## [Task]
An exact repetition of the data is required; no picture should appear in it.

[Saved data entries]
--------------------

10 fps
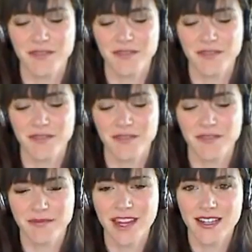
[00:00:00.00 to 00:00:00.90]
Yeah.
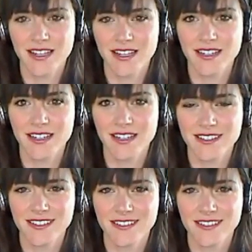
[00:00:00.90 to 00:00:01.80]
And
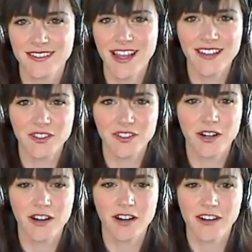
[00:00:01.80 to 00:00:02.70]
yeah, so
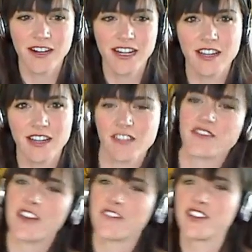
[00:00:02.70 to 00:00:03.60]
are there any uh,
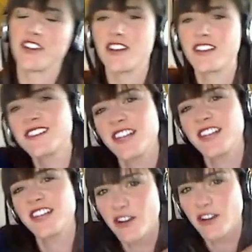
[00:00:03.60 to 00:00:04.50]
have you noticed any
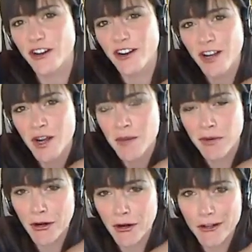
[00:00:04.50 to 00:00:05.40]
other
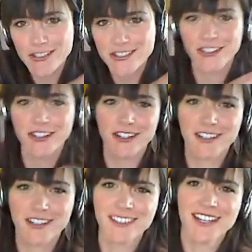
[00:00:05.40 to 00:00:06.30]
perks
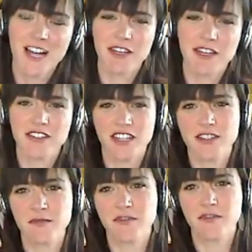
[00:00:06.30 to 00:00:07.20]
or I mean, you said
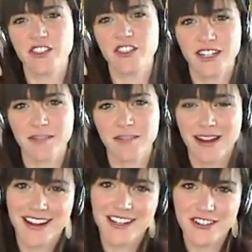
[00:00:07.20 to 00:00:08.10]
some friends are getting
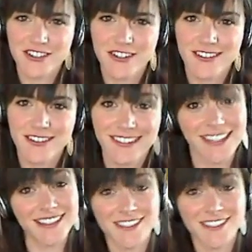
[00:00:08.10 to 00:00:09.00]
behind you. The ladies
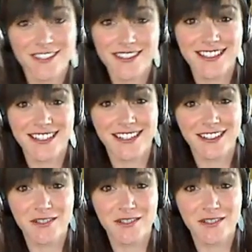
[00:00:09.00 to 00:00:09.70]
yeah. noticing a little more.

--------------------

## [Expected answer]
10 fps
[00:00:00.00 to 00:00:00.90]
Yeah.
[00:00:00.90 to 00:00:01.80]
And
[00:00:01.80 to 00:00:02.70]
yeah, so
[00:00:02.70 to 00:00:03.60]
are there any uh,
[00:00:03.60 to 00:00:04.50]
have you noticed any
[00:00:04.50 to 00:00:05.40]
other
[00:00:05.40 to 00:00:06.30]
perks
[00:00:06.30 to 00:00:07.20]
or I mean, you said
[00:00:07.20 to 00:00:08.10]
some friends are getting
[00:00:08.10 to 00:00:09.00]
behind you. The ladies
[00:00:09.00 to 00:00:09.70]
yeah. noticing a little more.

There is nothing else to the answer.